E.Coli in Organic Food Leads to 50 Dead in Germany
As everyone knows, Mother Nature not only knows best but means us no harm: and therefore, the less we mess around with her and her products, the better. Although many people may have remarked, more in sorrow than in anger, how small and shriveled organic vegetables often appear by comparison with those that have been treated with chemicals, it is obvious that they (the organic ones) must be better for us because they are nearer to what Mother Nature intended.
This item of faith took something of a knock recently with the outbreak of Shiga-toxin-producing E. coli food poisoning in Germany. It was no small matter: more than 4000 people suffered from it and more than 50 died.
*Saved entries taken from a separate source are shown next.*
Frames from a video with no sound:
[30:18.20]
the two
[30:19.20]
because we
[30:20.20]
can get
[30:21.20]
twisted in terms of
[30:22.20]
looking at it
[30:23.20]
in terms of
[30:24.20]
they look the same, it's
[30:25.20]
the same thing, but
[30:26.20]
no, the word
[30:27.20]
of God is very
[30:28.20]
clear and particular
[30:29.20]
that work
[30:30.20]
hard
Papers in the latest New England Journal of Medicine from the Robert Koch Institute in Germany trace the epidemic and describe its characteristics. Anyone who doubts the brilliance of modern epidemiological methods, and the astonishing rapidity with which they permit the cause of an outbreak to be traced, notwithstanding initial mistakes, should read this paper. What once took millennia to understand now takes weeks.
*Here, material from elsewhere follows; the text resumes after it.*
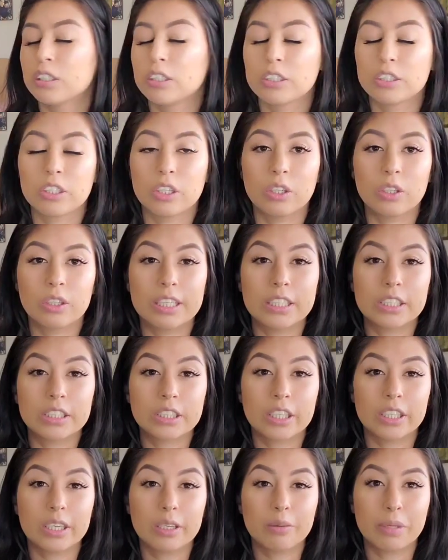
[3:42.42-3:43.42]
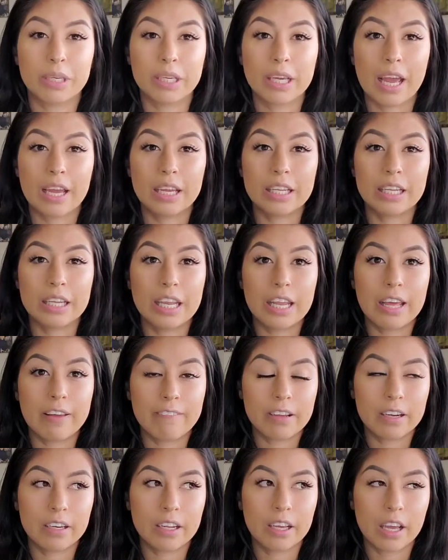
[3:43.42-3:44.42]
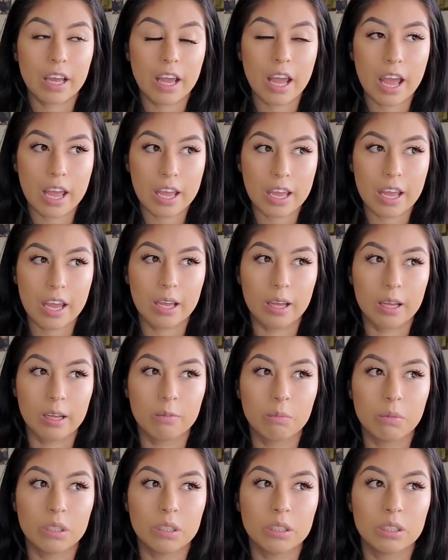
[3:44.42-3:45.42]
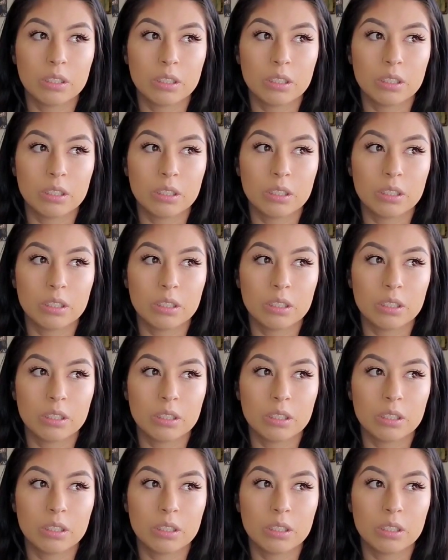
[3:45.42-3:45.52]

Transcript: So they started me at 11 a.m.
The authors used three methods, knowing as they did from clinical and laboratory studies that the epidemic was caused by E. coli. First, they asked people who had suffered from food poisoning, and a series of controls, what they had eaten. Second, they asked the same question of people who had eaten in a restaurant in a town geographically central to the outbreak. Finally, they traced individual outbreaks to an original, single source.
The epidemic was caused by eating raw bean sprouts grown at an organic farm where the products had probably been contaminated from seeds imported from Egypt as long as two years before. One of the curious things about the epidemic was that more women suffered from it than men, presumably because women are (at least in Germany) more anxious to eat healthily than men.